> **Problem to work on**
Would you retype the whole listing verbatim, keeping pictures out of it?

> **Study material**
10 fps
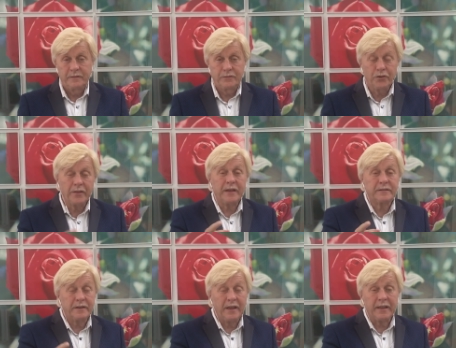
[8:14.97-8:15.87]
Do that
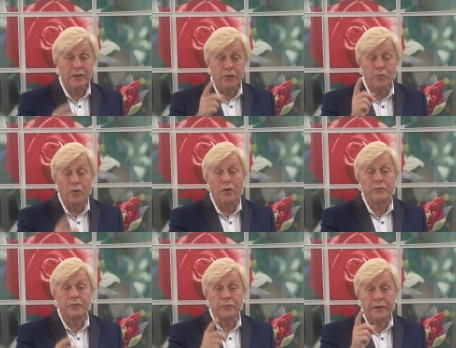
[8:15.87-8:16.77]
today. You
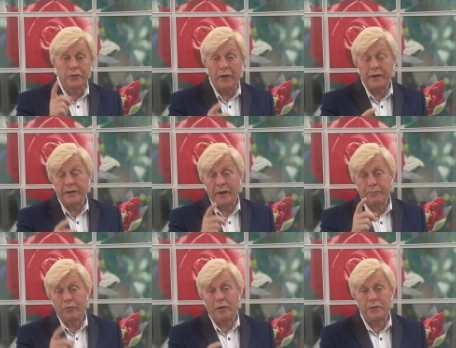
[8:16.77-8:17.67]
won't regret it, I
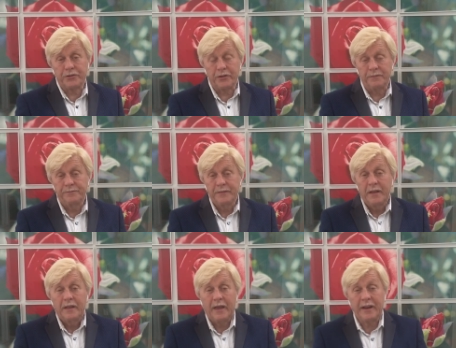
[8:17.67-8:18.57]
promise you.
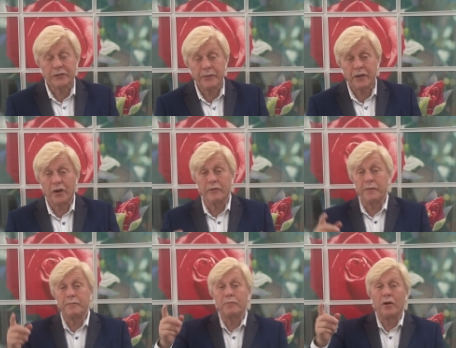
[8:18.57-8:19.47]
And as we go,
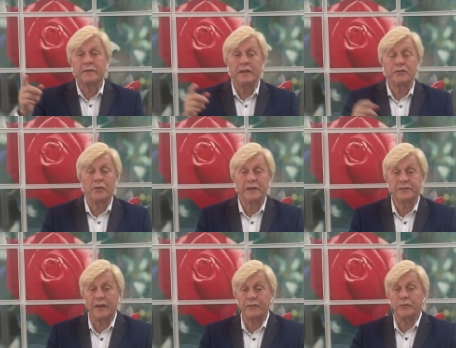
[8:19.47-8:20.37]
remember Mark
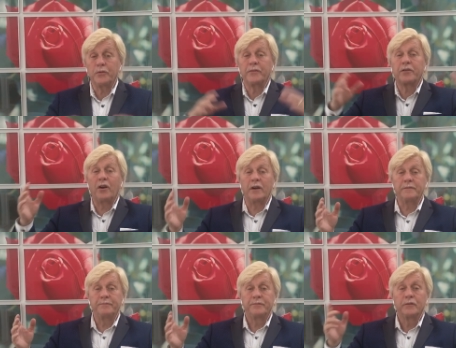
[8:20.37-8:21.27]
10:27, with God,
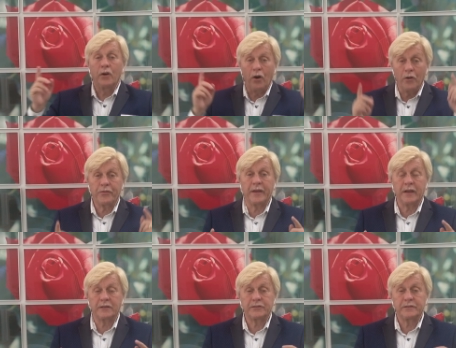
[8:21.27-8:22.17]
all
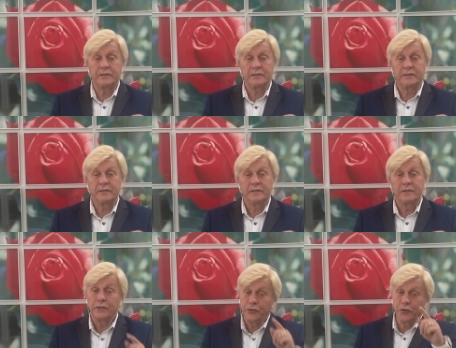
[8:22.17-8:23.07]
things,
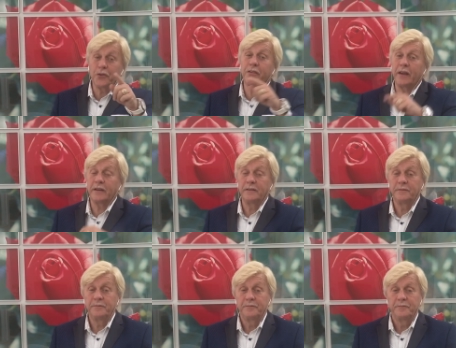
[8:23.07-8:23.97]
your thing,
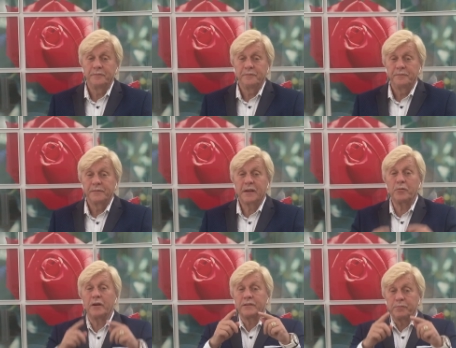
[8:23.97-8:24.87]
come
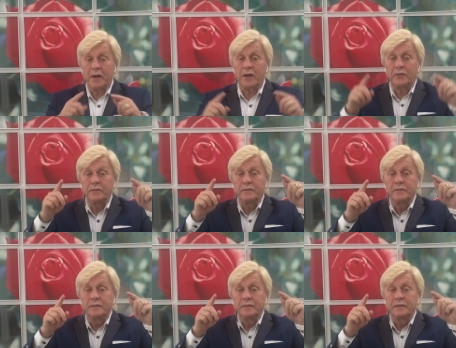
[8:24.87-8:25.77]
on, smile,
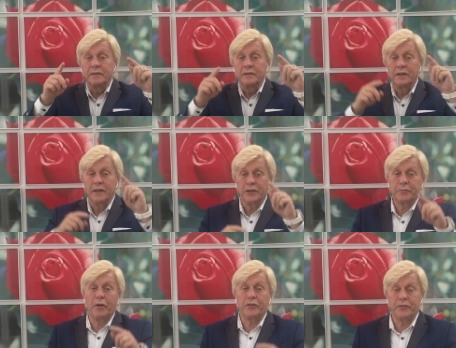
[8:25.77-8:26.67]
is
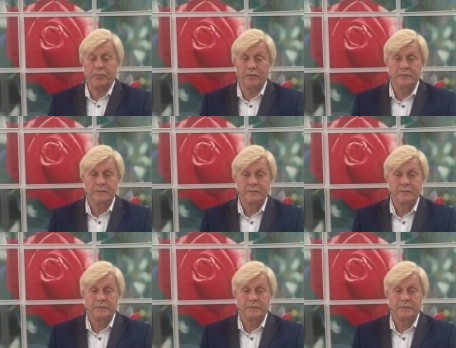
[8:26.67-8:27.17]
possible.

> **Task solution**
10 fps
[8:14.97-8:15.87]
Do that
[8:15.87-8:16.77]
today. You
[8:16.77-8:17.67]
won't regret it, I
[8:17.67-8:18.57]
promise you.
[8:18.57-8:19.47]
And as we go,
[8:19.47-8:20.37]
remember Mark
[8:20.37-8:21.27]
10:27, with God,
[8:21.27-8:22.17]
all
[8:22.17-8:23.07]
things,
[8:23.07-8:23.97]
your thing,
[8:23.97-8:24.87]
come
[8:24.87-8:25.77]
on, smile,
[8:25.77-8:26.67]
is
[8:26.67-8:27.17]
possible.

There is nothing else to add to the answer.